Experts discuss new wireless technology for single unit electrophysiology recording in small and large animals, with a focus on methodology, data outcomes and the impact these devices will have in research involving naturally behaving subjects.
In this webinar sponsored by Neuralynx, Casey Stengel provides an introductory overview of FreeLynx (formerly Cube2): an all-in-one, wireless headstage and data acquisition system for neuronal research in freely moving, untethered subjects. He explains how Freelynx has been purpose built to enable the study of research animals in social environments by allowing multiple transmitters in the same area, pulling data to local drives.

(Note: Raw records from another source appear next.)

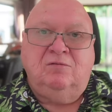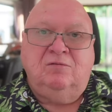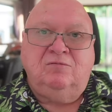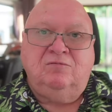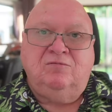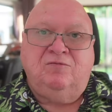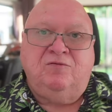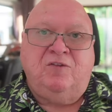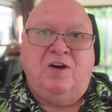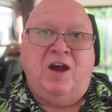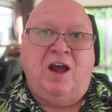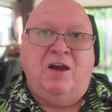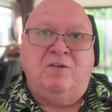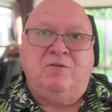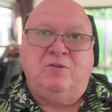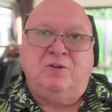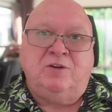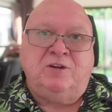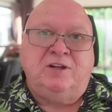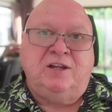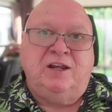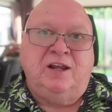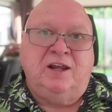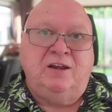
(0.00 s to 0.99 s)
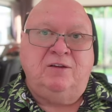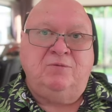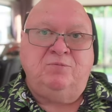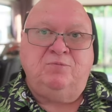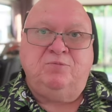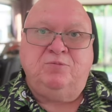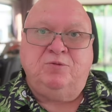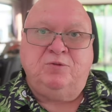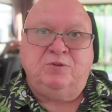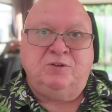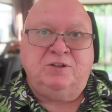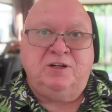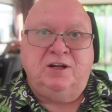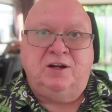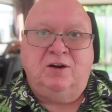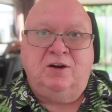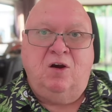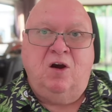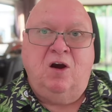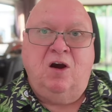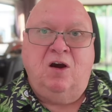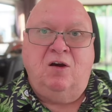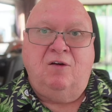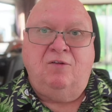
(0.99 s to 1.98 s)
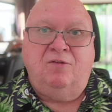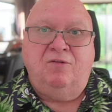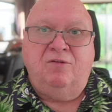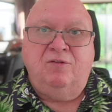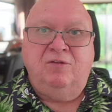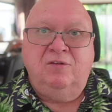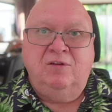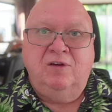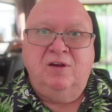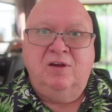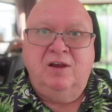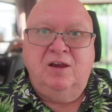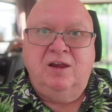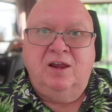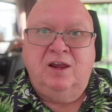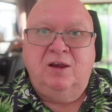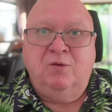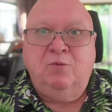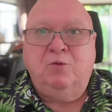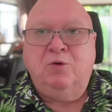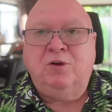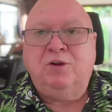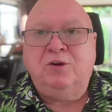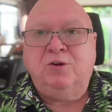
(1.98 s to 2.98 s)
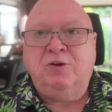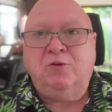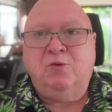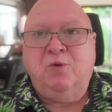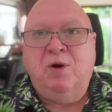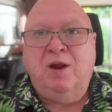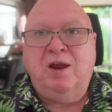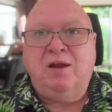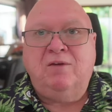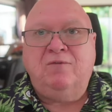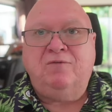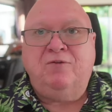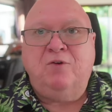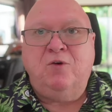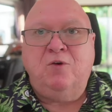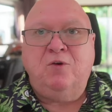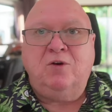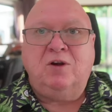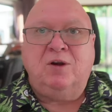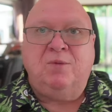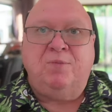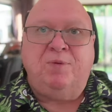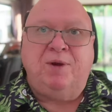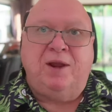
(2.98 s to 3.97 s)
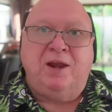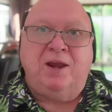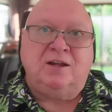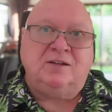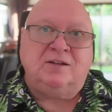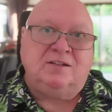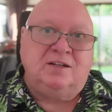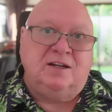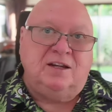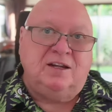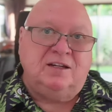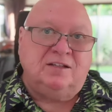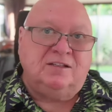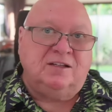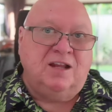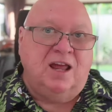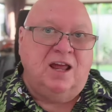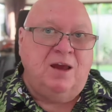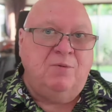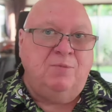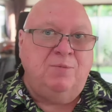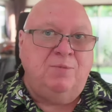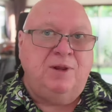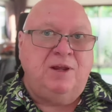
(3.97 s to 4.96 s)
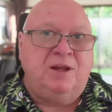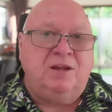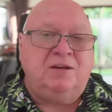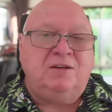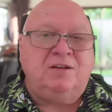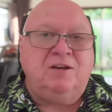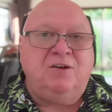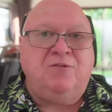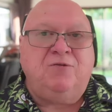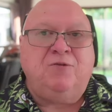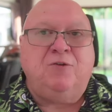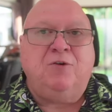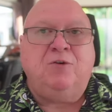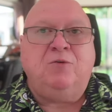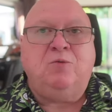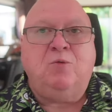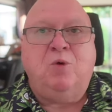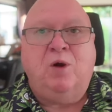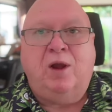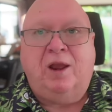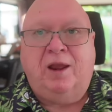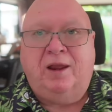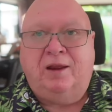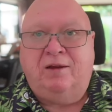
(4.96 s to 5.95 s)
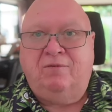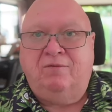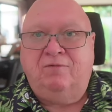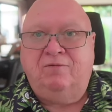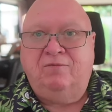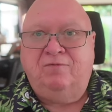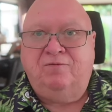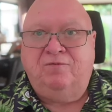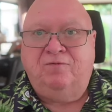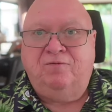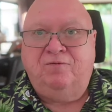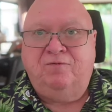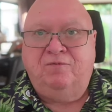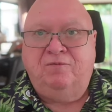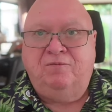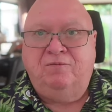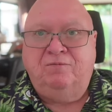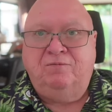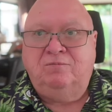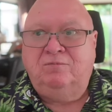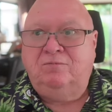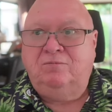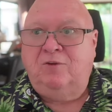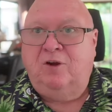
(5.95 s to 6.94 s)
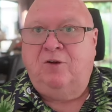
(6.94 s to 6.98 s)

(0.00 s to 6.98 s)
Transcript: 5 or 10% off. And when you're weighing full capacity, it's liable to be a different way, a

Following, Dr. John A. Wolf from the University of Pennsylvania provides two case studies highlighting his work focused on long term chronic affects of traumatic brain injury, including the development of post traumatic epilepsy. Specifically, Dr. Wolf discusses application of a custom enclosure that can be mounted on the animal in its home cage (or behavioral space), and can record from 64 channels over 24 hours.
In the third section of this webinar, Dr Kari Hoffman from Vanderbilt University presents a case study where she describes the use of the Cube wireless systems for wireless multi-site recordings in freely-behaving macaques. She discusses experimental design, common challenges, and shares preliminary data demonstrating the capabilities of Freelynx and future possibilities for studies involving non-human primates.
Key topics covered during this webinar included:
- Recording data on multiple channels over long time periods
- The benefits of using wireless headstage systems in social and complex environments
- How Freelynx is enabling new experimental paradigms that until now were simply not possible
To watch the webinar on demand, please click the button and complete the registration form – you will gain immediate access to the webinar auditorium to watch the event.
- 00:00 – 01:42: Webinar Introduction
- 01:47 – 13:10: Introduction and overview of Freelynx (formerly Cube2) [C. Stengel]
- 13:18 – 18:36: Case study – Electrophysiological Dysfunction after traumatic brain injury in rodents [J.A. Wolf]
- 18:37 – 25:25: Case study – Does traumatic brain injury lead to Epileptogenesis and post-traumatic epilepsy in pigs? [J.A. Wolf]
- 25:29 – 32:22: Chronic implantation procedure [K. Hoffman]
- 32:23 – 39:52: Cube proof of concept in freely moving Macaques [K. Hoffman]
- 39:53 – 55:10: Presenter Q&A Session
To download a PDF copy of the presentation, click on the “LinkedIn SlideShare” icon located in the bottom-right corner of the slide-viewer. From the SlideShare landing page click the “Download” button to retrieve the file.
Associate Professor of Psychological Sciences
Dr. Kari Hoffman is an Associate Professor in Psychological Sciences at Vanderbilt University. She received her PhD in Neuroscience from the University of Arizona, where her work pioneered chronically implanted multi-electrode arrays enabling high-density (576-electrode) recordings of neural populations in the macaque monkey. During her post-doctoral fellowship at the Max Planck Institute in Germany, she used multi-channel neuronal recordings in conjunction with non-invasive imaging techniques to understand the neural basis of face processing and multisensory integration. Her lab at York University in Toronto, Ontario is focused on discovering the dynamics and mechanisms of plasticity in neural ensembles during perception and memory in macaques. She is continuing this work in her new lab at Vanderbilt University. Dr. Hoffman has been recognized by the Alfred P. Sloan Foundation, the Ontario Ministry of Research and Innovation, the Alzheimer’s Association, and the Alzheimer’s Society (Canada), and she is leading a 5-site Brain Canada Multi-Investigator Research Initiative to modify neural dynamics in memory-related brain structures.
Assistant Professor of Neurosurgery
University of Pennsylvania
John’s laboratory focuses on the effects of traumatic brain injury on the limbic system, including the hippocampus, PFC, and amygdala. They are particularly interested in the changes in coding in these structures, as well as the interactions between them, in both cognition and emotional processing. John and his team of researchers are developing new targets of neuromodulation for these regions and their connections as well.
Founder, President, CEO,
Casey founded Neuralynx in 1993 after spending seven years in the neuroscience field as cofounder and VP of Engineering of BrainWave Systems. His extensive interactions and hours spent in the lab with leading neuroscientists over 30 years makes him uniquely qualified to predict future trends, guiding the Company’s product line vision and development with forward thinking, cutting-edge innovation. Casey’s longtime, personal relationships with top neuroscientists, teaching hospital department heads and Nobel Prize laureates in both the animal and clinical research communities has resulted in key collaborations, further impacting the Company’s product roadmap strategies with disruptive technology ideas and development plans. His lifetime of electronics experience with both software and hardware development has consistently produced intuitive, customizable electrophysiology solutions with proven longevity and research results.